- 51
Édouard Manet
Description
- Letter
Provenance
Acquired from Pierre Berès
Literature
Juliet Wilson-Bareau, Manet by Himself, 1991, p. 256 (citing a postmarked envelope not in the present lot)
Catalogue Note
A very fine illustrated letter from Manet to his pupil and muse Eva Gonzalès. In the summer of 1880, Manet whose health was deteriorating due to advanced syphilis, moved his household to a rented villa at 41, route des Gardes in Bellevue, a village just west of Paris. To ease the boredom of exile from his beloved Paris, the artist composed illustrated letters to his closest friends. Eva Gonzalès was the only artist Manet ever took on as a pupil on a formal basis (a source of consternation to Berthe Morisot) and was the subject of several superb portraits by him. The present letter includes witty portraits of Gonzalès and her husband, graphic artist Henri Guérard, who were summering at Honfleur. The second page of the letter is written across an ethereal study of a spray of lillies.

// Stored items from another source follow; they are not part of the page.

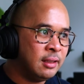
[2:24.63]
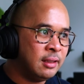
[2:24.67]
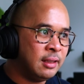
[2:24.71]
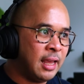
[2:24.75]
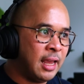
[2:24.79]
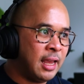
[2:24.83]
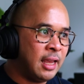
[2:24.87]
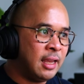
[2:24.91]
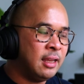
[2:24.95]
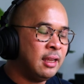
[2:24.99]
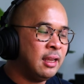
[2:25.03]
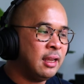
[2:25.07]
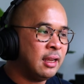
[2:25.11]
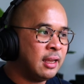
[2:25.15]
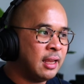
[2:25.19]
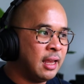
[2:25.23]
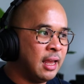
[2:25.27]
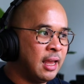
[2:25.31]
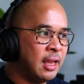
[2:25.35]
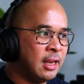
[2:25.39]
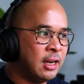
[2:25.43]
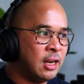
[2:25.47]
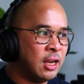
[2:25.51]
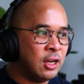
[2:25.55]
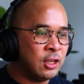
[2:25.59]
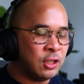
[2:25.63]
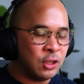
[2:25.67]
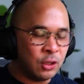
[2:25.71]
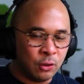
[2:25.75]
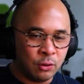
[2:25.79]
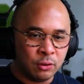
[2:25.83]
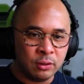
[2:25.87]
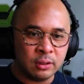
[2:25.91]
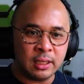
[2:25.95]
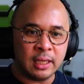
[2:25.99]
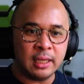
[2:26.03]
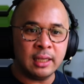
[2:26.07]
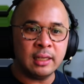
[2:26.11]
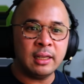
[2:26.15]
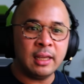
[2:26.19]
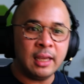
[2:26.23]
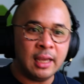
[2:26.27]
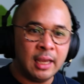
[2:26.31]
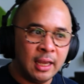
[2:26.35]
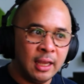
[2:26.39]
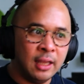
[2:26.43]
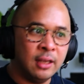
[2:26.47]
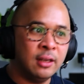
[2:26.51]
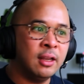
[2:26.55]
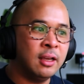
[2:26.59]
they can use it
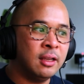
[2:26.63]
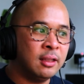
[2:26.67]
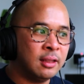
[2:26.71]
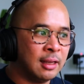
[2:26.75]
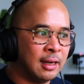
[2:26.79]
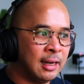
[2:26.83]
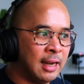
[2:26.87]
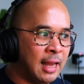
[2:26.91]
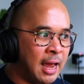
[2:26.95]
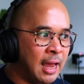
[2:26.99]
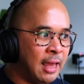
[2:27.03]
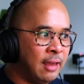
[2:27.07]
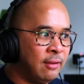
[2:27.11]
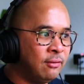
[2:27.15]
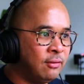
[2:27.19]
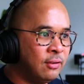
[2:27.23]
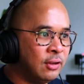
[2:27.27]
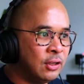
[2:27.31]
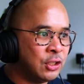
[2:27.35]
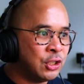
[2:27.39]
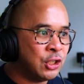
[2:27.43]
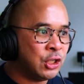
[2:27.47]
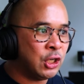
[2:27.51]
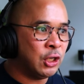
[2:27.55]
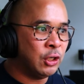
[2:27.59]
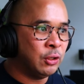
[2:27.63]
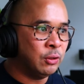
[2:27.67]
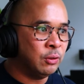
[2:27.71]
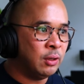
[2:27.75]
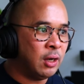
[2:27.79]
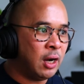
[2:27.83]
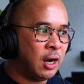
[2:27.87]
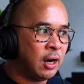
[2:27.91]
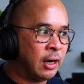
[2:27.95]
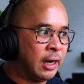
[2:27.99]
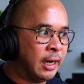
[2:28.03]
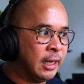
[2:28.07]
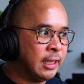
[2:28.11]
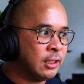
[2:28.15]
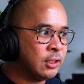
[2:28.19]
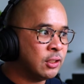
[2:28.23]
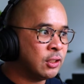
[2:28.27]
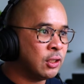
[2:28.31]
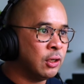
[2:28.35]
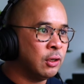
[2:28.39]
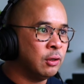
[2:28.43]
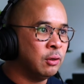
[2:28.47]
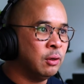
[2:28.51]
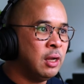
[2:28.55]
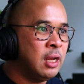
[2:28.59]
in the live show. All right,
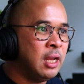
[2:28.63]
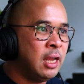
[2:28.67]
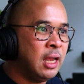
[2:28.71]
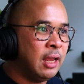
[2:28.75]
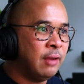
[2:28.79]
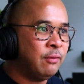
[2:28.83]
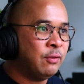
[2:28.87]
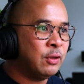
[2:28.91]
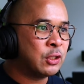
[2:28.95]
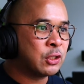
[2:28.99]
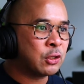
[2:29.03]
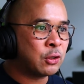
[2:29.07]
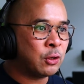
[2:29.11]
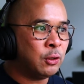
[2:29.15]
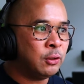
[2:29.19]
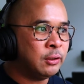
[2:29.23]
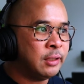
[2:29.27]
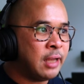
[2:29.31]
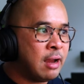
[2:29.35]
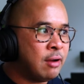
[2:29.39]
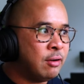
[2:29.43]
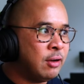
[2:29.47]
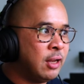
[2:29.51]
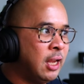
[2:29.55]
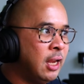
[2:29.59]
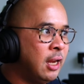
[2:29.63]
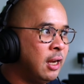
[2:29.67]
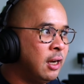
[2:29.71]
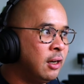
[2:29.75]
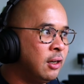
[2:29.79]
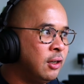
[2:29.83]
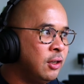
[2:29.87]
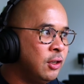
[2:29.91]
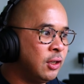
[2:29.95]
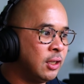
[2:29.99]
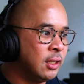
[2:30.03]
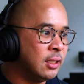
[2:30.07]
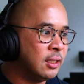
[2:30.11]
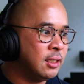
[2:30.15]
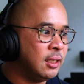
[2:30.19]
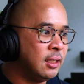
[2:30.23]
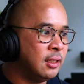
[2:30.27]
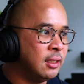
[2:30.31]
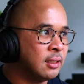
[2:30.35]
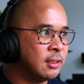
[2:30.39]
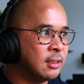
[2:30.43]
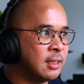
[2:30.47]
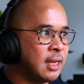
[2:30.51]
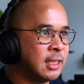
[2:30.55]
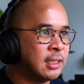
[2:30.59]
so if you scroll down here, you can see
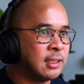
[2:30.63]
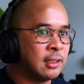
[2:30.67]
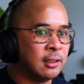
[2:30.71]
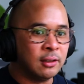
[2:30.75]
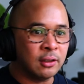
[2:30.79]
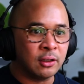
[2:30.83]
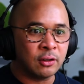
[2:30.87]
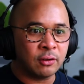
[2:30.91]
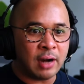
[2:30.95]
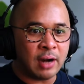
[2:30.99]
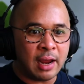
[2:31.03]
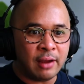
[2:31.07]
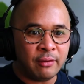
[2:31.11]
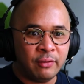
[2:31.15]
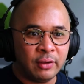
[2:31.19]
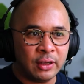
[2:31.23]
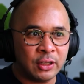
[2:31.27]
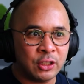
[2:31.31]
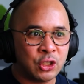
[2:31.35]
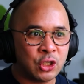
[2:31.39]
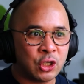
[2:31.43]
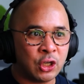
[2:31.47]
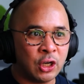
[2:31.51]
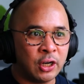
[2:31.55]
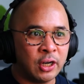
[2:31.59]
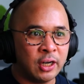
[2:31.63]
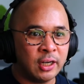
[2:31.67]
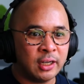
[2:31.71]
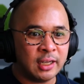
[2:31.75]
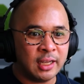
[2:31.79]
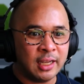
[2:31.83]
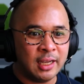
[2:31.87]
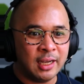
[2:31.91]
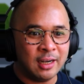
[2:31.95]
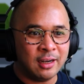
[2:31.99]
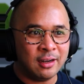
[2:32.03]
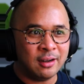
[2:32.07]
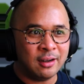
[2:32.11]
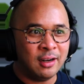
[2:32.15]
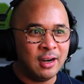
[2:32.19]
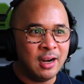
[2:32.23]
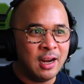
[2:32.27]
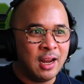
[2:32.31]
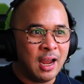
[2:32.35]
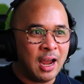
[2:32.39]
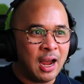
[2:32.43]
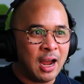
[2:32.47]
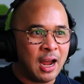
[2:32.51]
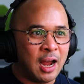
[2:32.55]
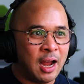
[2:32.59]
this nice little graphic chart here,
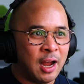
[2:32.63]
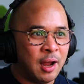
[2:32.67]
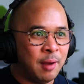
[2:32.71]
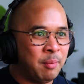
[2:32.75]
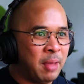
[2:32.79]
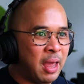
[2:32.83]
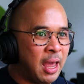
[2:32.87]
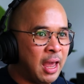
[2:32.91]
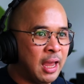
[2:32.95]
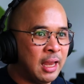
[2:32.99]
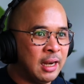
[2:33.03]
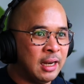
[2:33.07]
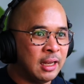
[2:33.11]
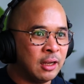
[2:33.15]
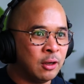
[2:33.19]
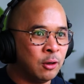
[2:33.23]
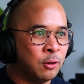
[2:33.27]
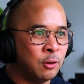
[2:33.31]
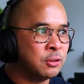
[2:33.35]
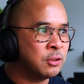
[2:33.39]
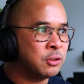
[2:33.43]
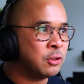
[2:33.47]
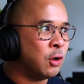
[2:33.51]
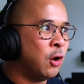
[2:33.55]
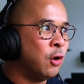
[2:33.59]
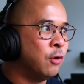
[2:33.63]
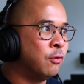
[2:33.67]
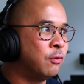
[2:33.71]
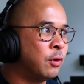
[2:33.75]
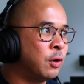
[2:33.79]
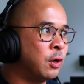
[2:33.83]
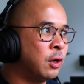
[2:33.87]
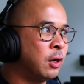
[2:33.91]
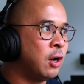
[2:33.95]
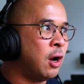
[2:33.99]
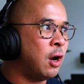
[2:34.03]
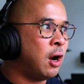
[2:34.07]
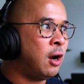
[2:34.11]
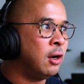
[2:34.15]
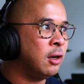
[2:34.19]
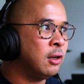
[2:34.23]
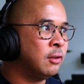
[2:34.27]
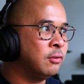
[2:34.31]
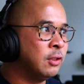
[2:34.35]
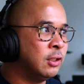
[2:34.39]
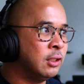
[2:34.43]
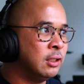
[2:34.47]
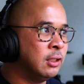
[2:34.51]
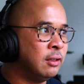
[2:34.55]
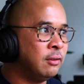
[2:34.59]
and it goes over all
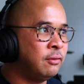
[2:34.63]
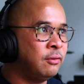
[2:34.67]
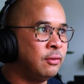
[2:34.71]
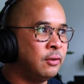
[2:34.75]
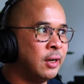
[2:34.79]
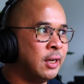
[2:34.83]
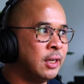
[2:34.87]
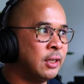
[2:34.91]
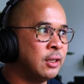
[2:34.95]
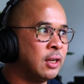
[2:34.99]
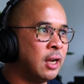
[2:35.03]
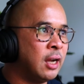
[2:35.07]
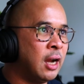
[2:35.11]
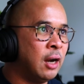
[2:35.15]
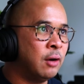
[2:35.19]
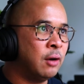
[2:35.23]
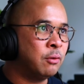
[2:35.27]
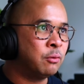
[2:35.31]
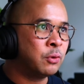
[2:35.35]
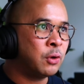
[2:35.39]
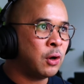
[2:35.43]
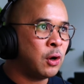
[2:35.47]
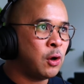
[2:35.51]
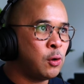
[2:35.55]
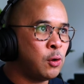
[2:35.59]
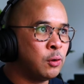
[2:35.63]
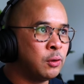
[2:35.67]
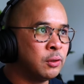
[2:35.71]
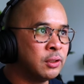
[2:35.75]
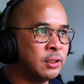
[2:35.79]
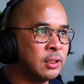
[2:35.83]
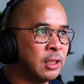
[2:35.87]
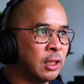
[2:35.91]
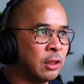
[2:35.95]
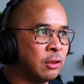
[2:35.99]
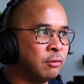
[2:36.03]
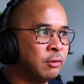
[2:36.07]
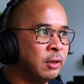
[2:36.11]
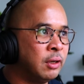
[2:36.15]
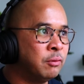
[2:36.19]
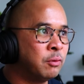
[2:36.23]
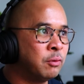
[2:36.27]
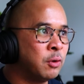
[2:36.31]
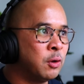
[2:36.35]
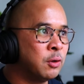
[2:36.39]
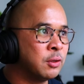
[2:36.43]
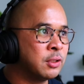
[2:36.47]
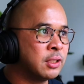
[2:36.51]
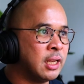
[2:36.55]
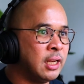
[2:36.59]
of the different roles, the three
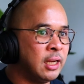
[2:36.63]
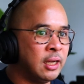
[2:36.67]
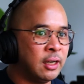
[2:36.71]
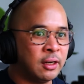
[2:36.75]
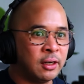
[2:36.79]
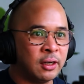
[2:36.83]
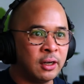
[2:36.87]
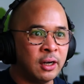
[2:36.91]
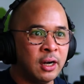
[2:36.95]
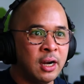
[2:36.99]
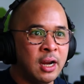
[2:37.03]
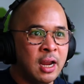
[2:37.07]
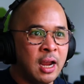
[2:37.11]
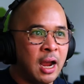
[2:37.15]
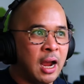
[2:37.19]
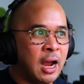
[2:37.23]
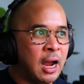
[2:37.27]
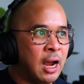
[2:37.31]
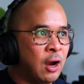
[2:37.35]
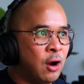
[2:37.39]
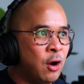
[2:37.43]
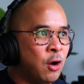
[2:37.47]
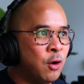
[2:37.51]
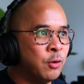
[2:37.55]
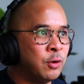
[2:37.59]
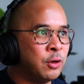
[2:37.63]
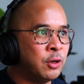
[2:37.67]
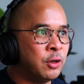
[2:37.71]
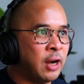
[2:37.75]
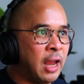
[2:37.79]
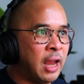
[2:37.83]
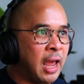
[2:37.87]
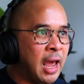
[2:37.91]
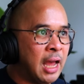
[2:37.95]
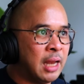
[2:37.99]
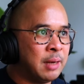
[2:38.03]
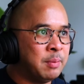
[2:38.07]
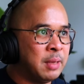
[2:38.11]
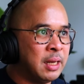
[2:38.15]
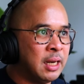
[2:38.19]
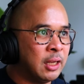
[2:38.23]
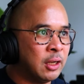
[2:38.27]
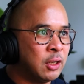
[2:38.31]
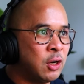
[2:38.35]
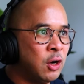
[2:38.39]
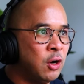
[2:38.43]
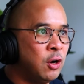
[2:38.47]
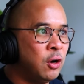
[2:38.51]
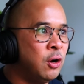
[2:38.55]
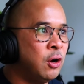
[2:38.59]
roles here, owner, admin,
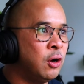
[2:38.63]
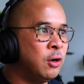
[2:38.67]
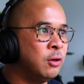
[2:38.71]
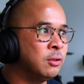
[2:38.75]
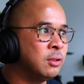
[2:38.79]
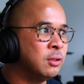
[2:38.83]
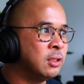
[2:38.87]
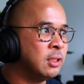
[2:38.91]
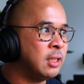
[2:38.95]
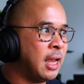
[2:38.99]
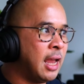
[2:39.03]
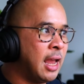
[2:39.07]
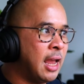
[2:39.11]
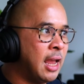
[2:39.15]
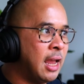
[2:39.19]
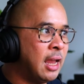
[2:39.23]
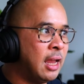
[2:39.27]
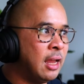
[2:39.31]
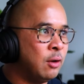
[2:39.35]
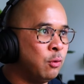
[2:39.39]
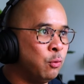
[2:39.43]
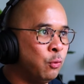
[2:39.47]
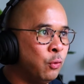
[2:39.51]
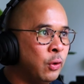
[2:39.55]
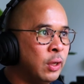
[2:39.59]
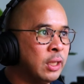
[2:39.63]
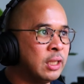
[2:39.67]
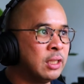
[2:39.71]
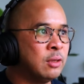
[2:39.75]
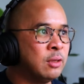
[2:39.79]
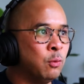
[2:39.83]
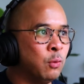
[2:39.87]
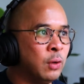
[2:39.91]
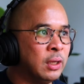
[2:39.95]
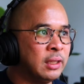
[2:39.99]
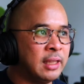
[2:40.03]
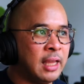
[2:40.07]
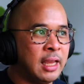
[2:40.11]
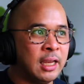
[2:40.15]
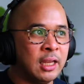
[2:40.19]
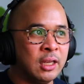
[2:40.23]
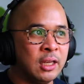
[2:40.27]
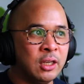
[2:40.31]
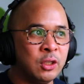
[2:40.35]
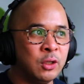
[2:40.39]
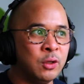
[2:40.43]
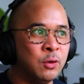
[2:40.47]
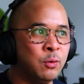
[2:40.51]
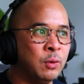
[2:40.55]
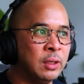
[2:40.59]
and co-host, and with what they
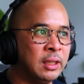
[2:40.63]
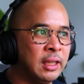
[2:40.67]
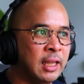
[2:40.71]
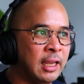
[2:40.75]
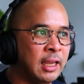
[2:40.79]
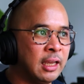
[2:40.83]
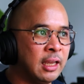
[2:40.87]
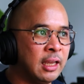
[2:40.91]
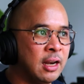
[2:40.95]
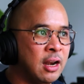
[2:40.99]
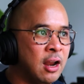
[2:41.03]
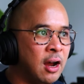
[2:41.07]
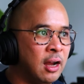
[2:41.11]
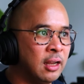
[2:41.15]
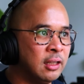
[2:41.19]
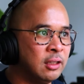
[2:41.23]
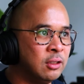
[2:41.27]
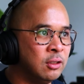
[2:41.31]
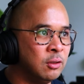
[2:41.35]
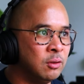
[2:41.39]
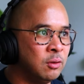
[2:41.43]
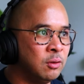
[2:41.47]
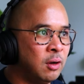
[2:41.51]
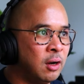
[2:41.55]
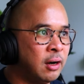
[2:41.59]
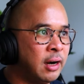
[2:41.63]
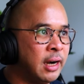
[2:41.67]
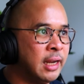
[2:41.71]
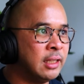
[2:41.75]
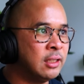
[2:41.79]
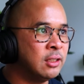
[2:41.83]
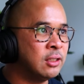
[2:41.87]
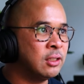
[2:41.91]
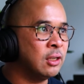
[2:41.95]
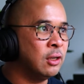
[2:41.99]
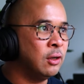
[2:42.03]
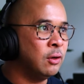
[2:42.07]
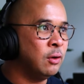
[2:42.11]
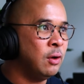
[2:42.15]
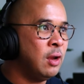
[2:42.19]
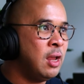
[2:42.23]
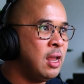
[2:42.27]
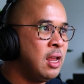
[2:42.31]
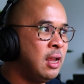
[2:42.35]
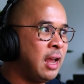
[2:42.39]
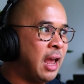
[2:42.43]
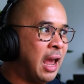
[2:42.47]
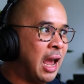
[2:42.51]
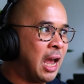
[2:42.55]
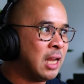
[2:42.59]
can do, what they cannot do. All right, so
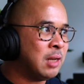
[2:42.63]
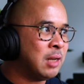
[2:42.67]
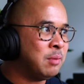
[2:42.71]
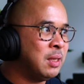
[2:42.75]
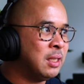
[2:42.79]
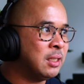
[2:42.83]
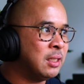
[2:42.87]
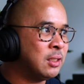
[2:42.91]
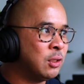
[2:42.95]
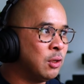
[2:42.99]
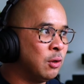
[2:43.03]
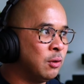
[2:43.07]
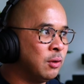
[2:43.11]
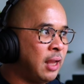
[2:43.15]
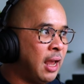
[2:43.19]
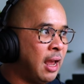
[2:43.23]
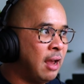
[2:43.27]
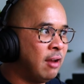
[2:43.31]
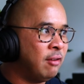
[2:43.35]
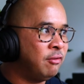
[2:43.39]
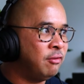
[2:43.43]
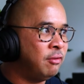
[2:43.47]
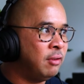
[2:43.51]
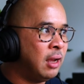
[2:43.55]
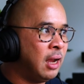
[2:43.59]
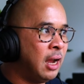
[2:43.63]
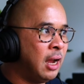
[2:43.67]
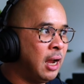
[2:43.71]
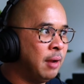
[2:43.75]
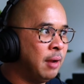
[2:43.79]
admins don't have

The letter reads: "I was hoping for a sketch both of you and by you, dear Madame Eva [sketch], and won't let you forget it. I've made rather a mess of your Henry [sketch] but neither of you will hold it against me. I could easily improve it by making it a better likeness. I see you're spending your time agreeably. As for me, I'm working again. At the moment I'm doing a portrait of Mlle Emilie Ambre, a landowning prima donna neighbor. I go and work on it every day because she's leaving for America on 8 October. We intend to stay on at Bellevue until the end of the month. I'm much better and am beginning to feel really hopeful. With regards from all of us to all of you …, Ed. Manet."
Emilie Ambre, the "prima donna" mentioned by Manet, had taken his celebrated painting The Execution of Maximilian on a tour of America the previous year.